■ The problem
Every line from the one holding "[00:00:00.00 to 00:00:01.04]" through the last line of the records must be retyped exactly, and no other line or picture may appear in the copy.

■ Source data
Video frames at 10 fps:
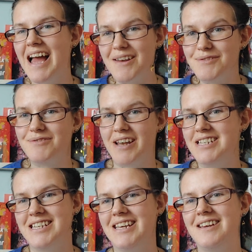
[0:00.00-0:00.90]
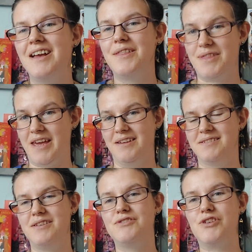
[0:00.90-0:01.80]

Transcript: and funding things.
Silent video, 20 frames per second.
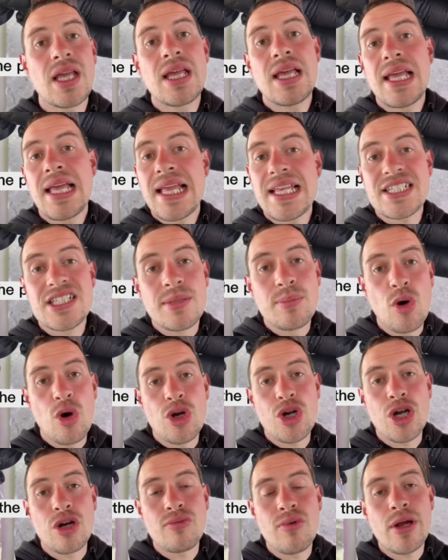it's the more
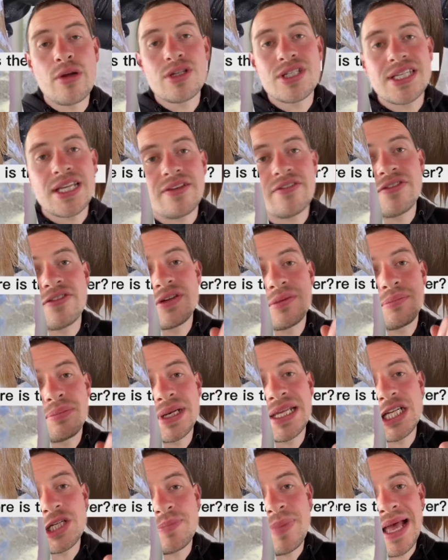corrosive
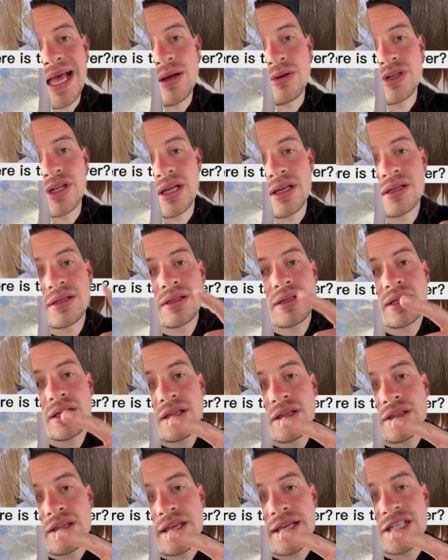bleach powder
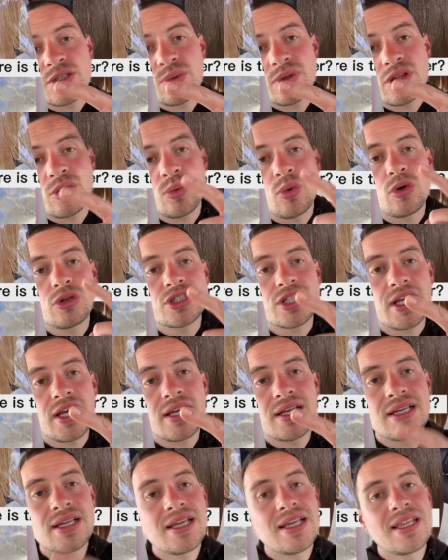that is with the water
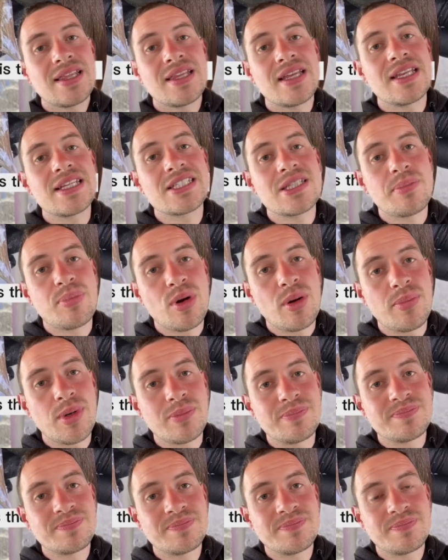that is the problem.
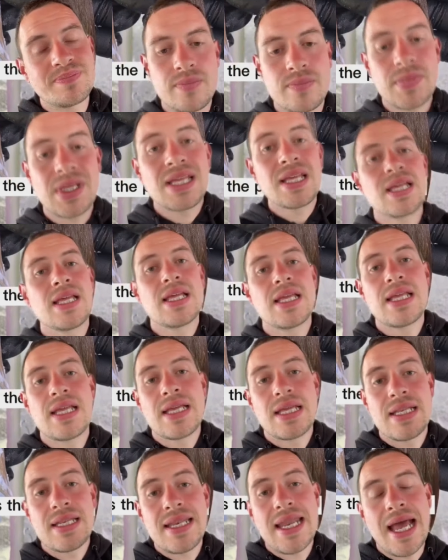
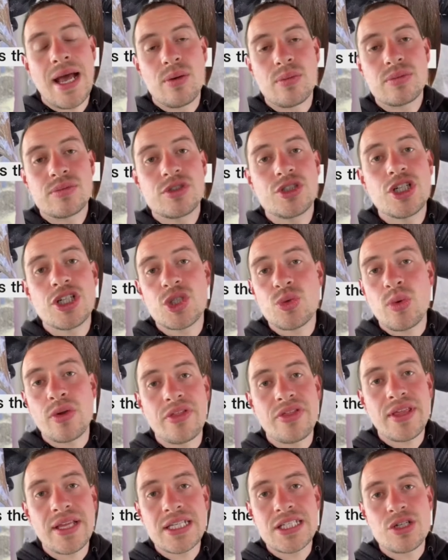Now, just one
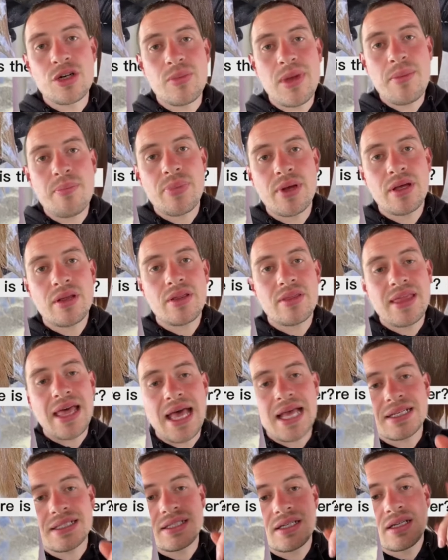thing to remember,
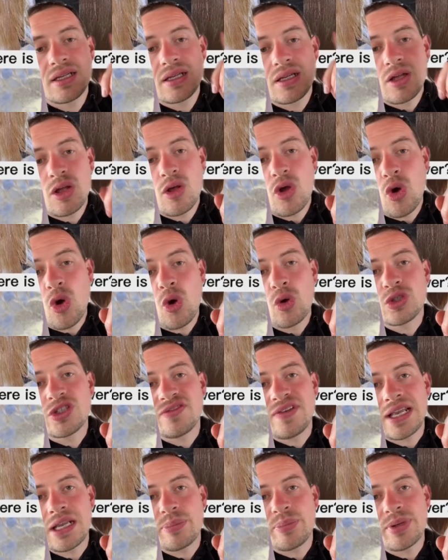that all
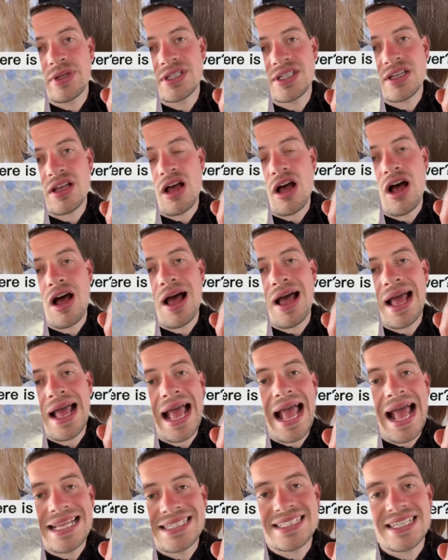developers are
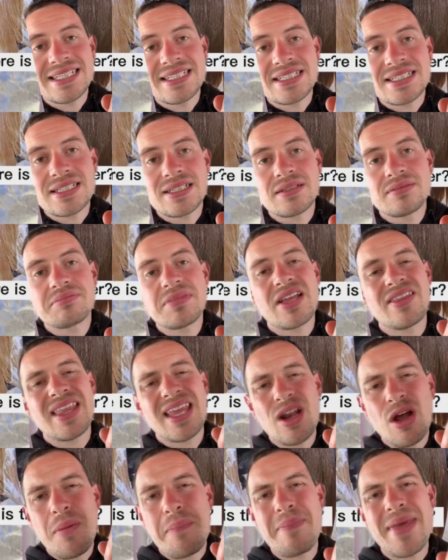acids, and they're
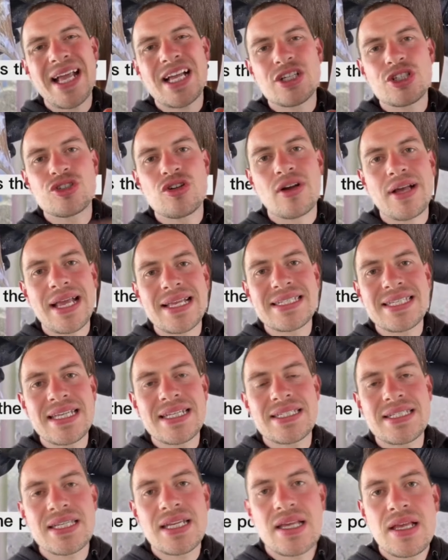not mega strong acids,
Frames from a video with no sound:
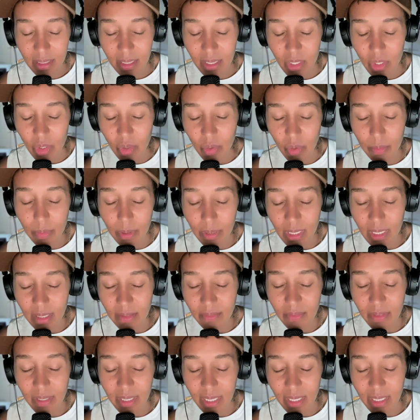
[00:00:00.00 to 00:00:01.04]
then you
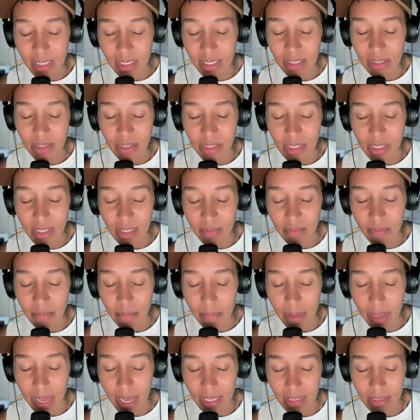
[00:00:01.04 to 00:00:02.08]
believe in the energy of
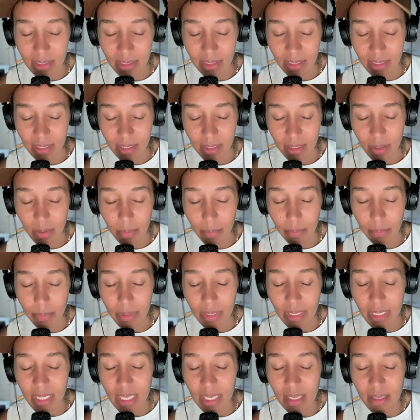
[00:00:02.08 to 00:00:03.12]
magic.
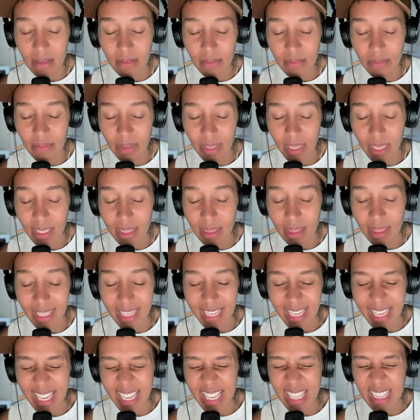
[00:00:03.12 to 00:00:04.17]
Believe in the
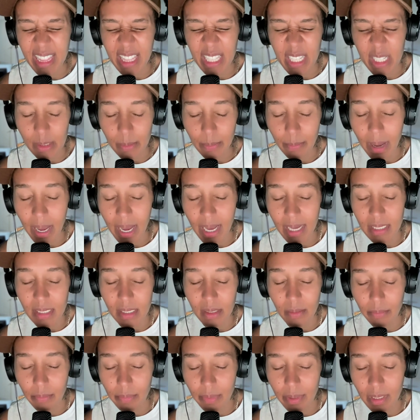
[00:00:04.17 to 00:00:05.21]
endless
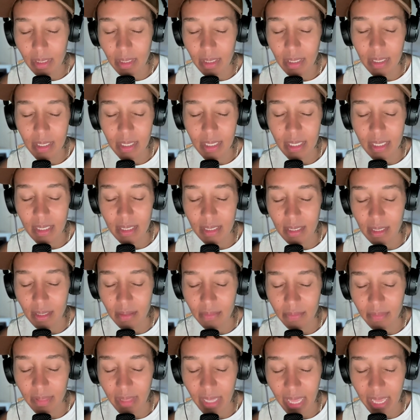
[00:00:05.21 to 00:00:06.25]
possibilities
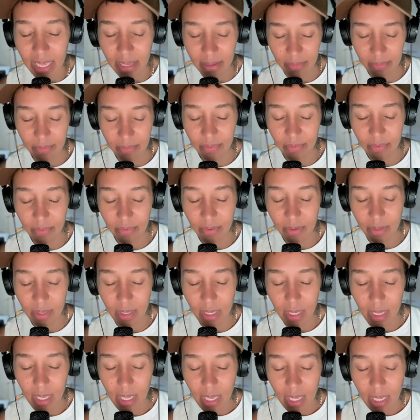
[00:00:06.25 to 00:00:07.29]
of life
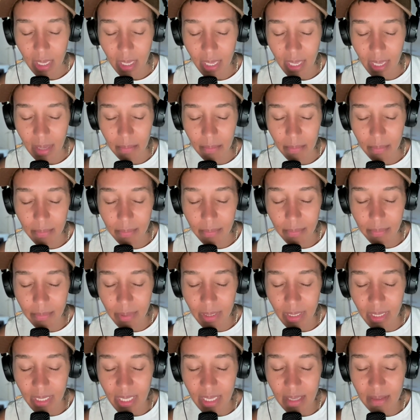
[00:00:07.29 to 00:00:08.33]
and
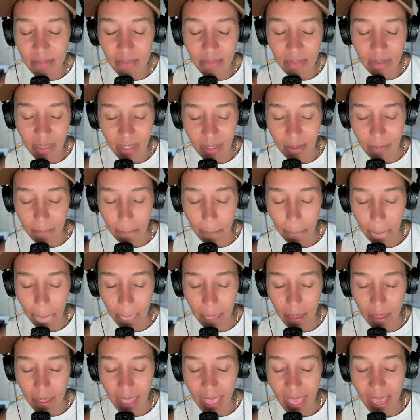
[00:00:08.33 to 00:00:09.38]
believing,
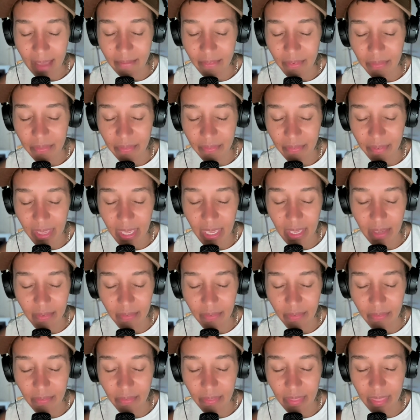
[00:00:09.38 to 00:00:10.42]
having
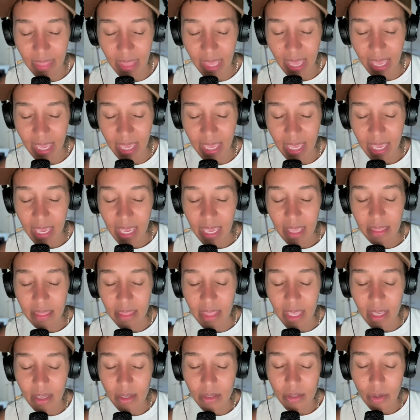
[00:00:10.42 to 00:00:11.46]
faith that
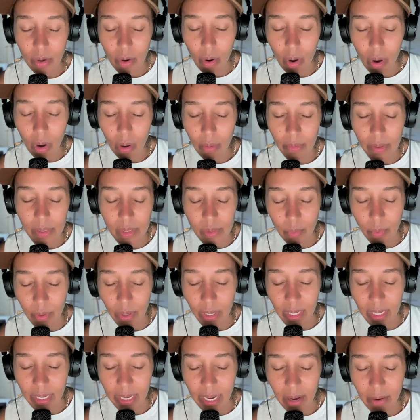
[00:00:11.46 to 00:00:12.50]
things are always
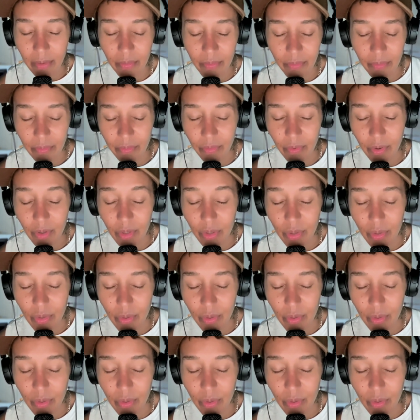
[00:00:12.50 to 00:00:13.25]
working out for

■ Answer
[00:00:00.00 to 00:00:01.04]
then you
[00:00:01.04 to 00:00:02.08]
believe in the energy of
[00:00:02.08 to 00:00:03.12]
magic.
[00:00:03.12 to 00:00:04.17]
Believe in the
[00:00:04.17 to 00:00:05.21]
endless
[00:00:05.21 to 00:00:06.25]
possibilities
[00:00:06.25 to 00:00:07.29]
of life
[00:00:07.29 to 00:00:08.33]
and
[00:00:08.33 to 00:00:09.38]
believing,
[00:00:09.38 to 00:00:10.42]
having
[00:00:10.42 to 00:00:11.46]
faith that
[00:00:11.46 to 00:00:12.50]
things are always
[00:00:12.50 to 00:00:13.25]
working out for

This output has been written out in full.